From: Terry Bowman <terry.bowman@amd.com>
To: <dave@stgolabs.net>, <jonathan.cameron@huawei.com>,
<dave.jiang@intel.com>, <alison.schofield@intel.com>,
<dan.j.williams@intel.com>, <shiju.jose@huawei.com>,
<ming.li@zohomail.com>, <Smita.KoralahalliChannabasappa@amd.com>,
<rrichter@amd.com>, <dan.carpenter@linaro.org>,
<PradeepVineshReddy.Kodamati@amd.com>, <lukas@wunner.de>,
<Benjamin.Cheatham@amd.com>,
<sathyanarayanan.kuppuswamy@linux.intel.com>,
<nvdimm@lists.linux.dev>, <alucerop@amd.com>,
<ira.weiny@intel.com>
Cc: <linux-cxl@vger.kernel.org>, <terry.bowman@amd.com>
Subject: [ndctl PATCH 1/3] test/cxl: Enable CXL protocol error testing using aer-inject
Date: Wed, 8 Apr 2026 15:32:29 -0500 [thread overview]
Message-ID: <20260408203231.962206-2-terry.bowman@amd.com> (raw)
In-Reply-To: <20260408203231.962206-1-terry.bowman@amd.com>
CXL protocol errors are signaled to the kernel's CXL drivers via PCIe
Advanced Error Reporting (AER) internal error types: Uncorrectable Internal
Errors (UIE) and Correctable Internal Errors (CIE). These errors in-turn
trigger RAS handling paths in the CXL core. The `aer-inject` tool has
lacked the ability to generate AER UIE and CIE events, making it difficult
to verify kernel handling without actual hardware protocol error conditions.
To address this testing gap, this patch introduces tooling and scripts that
allow for injected CXL protocol errors to be delivered to the CXL core.
This change adds a new `test/contrib/cxl-aer-einj` directory containing:
- A README with instructions, prerequisites, and caveats for simulating CXL
protocol errors using UIE/CIE AER injection.
- Example sed commands for hardcoding ECC cache bits in CXL RAS handlers as
a debug workaround for testing with zero hardware status.
- Scripts to enable CXL tracing and to invoke CE/UCE injections for root
ports, upstream switches, downstream ports, and endpoints.
The below patches are required to complete support. These patches will follow:
- Patch (`0001-aer-inject-Add-internal-error-injection-support.patch`) for
`aer-inject` to support UIE and CIE injection by defining new constants and
updating parser rules.
- Kernel test patch ('0001-test-cxl-Force-RAS-status-in-cxl_handle_cor_ras-and-.patch')

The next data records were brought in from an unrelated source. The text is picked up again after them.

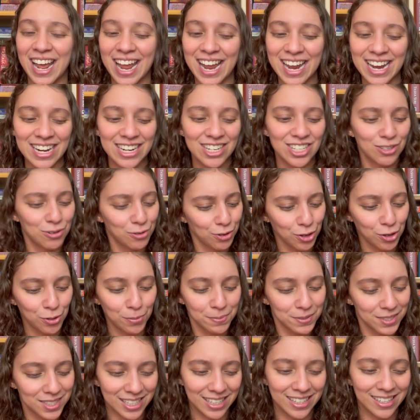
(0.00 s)
age
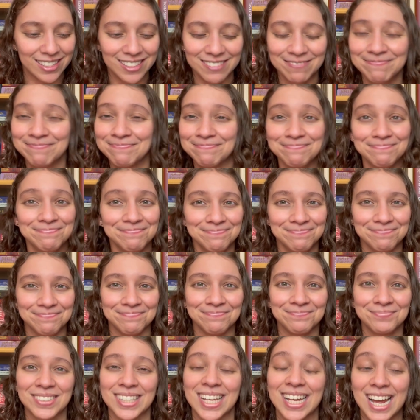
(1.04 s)
groups and. Mm,
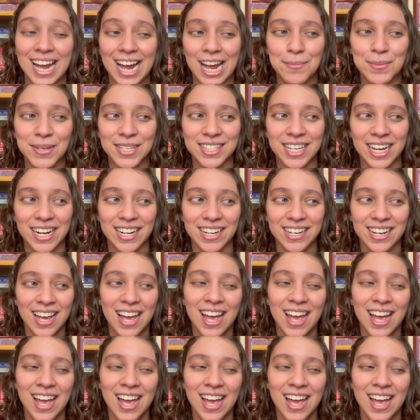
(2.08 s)
I'm excited.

to force setting RAS status.
With internal error injection support in `aer-inject`, developers can trigger
RAS paths reliably in the CXL core and validate their protocol error handling
logic without relying on physical fault conditions.
Signed-off-by: Terry Bowman <terry.bowman@amd.com>
---
test/contrib/cxl-aer-einj/README.md | 80 +++++++++++++++++++
.../cxl-aer-einj/scripts/ds-ce-inject.sh | 4 +
.../cxl-aer-einj/scripts/ds-uce-inject.sh | 4 +
.../cxl-aer-einj/scripts/enable-trace.sh | 5 ++
.../cxl-aer-einj/scripts/ep-ce-inject.sh | 4 +
.../cxl-aer-einj/scripts/ep-uce-inject.sh | 4 +
.../cxl-aer-einj/scripts/root-ce-inject.sh | 4 +
.../cxl-aer-einj/scripts/root-uce-inject.sh | 4 +
.../cxl-aer-einj/scripts/us-ce-inject.sh | 4 +
.../cxl-aer-einj/scripts/us-uce-inject.sh | 4 +
10 files changed, 117 insertions(+)
create mode 100644 test/contrib/cxl-aer-einj/README.md
create mode 100755 test/contrib/cxl-aer-einj/scripts/ds-ce-inject.sh
create mode 100755 test/contrib/cxl-aer-einj/scripts/ds-uce-inject.sh
create mode 100755 test/contrib/cxl-aer-einj/scripts/enable-trace.sh
create mode 100755 test/contrib/cxl-aer-einj/scripts/ep-ce-inject.sh
create mode 100755 test/contrib/cxl-aer-einj/scripts/ep-uce-inject.sh
create mode 100755 test/contrib/cxl-aer-einj/scripts/root-ce-inject.sh
create mode 100755 test/contrib/cxl-aer-einj/scripts/root-uce-inject.sh
create mode 100755 test/contrib/cxl-aer-einj/scripts/us-ce-inject.sh
create mode 100755 test/contrib/cxl-aer-einj/scripts/us-uce-inject.sh
diff --git a/test/contrib/cxl-aer-einj/README.md b/test/contrib/cxl-aer-einj/README.md
new file mode 100644
index 0000000..d31b572
--- /dev/null
+++ b/test/contrib/cxl-aer-einj/README.md
@@ -0,0 +1,80 @@
+**Testing CXL Protocol Errors Using AER Injection**
+
+The `aer-inject` tool currently does not support injecting internal errors such as Correctable Internal Errors (CIE) and Uncorrectable Internal Errors (UIE). By default, internal errors are masked according to the PCI specification and are rarely used. However, these internal errors are now leveraged to notify the PCI and CXL subsystems of CXL protocol errors. The attached patches enable support for CE and UCE internal errors in `aer-inject`, allowing you to test CXL RAS functionality.
+
+**Important Caveats:**
+- `aer-inject` will only inject AER errors and does not inject CXL RAS-specific errors directly.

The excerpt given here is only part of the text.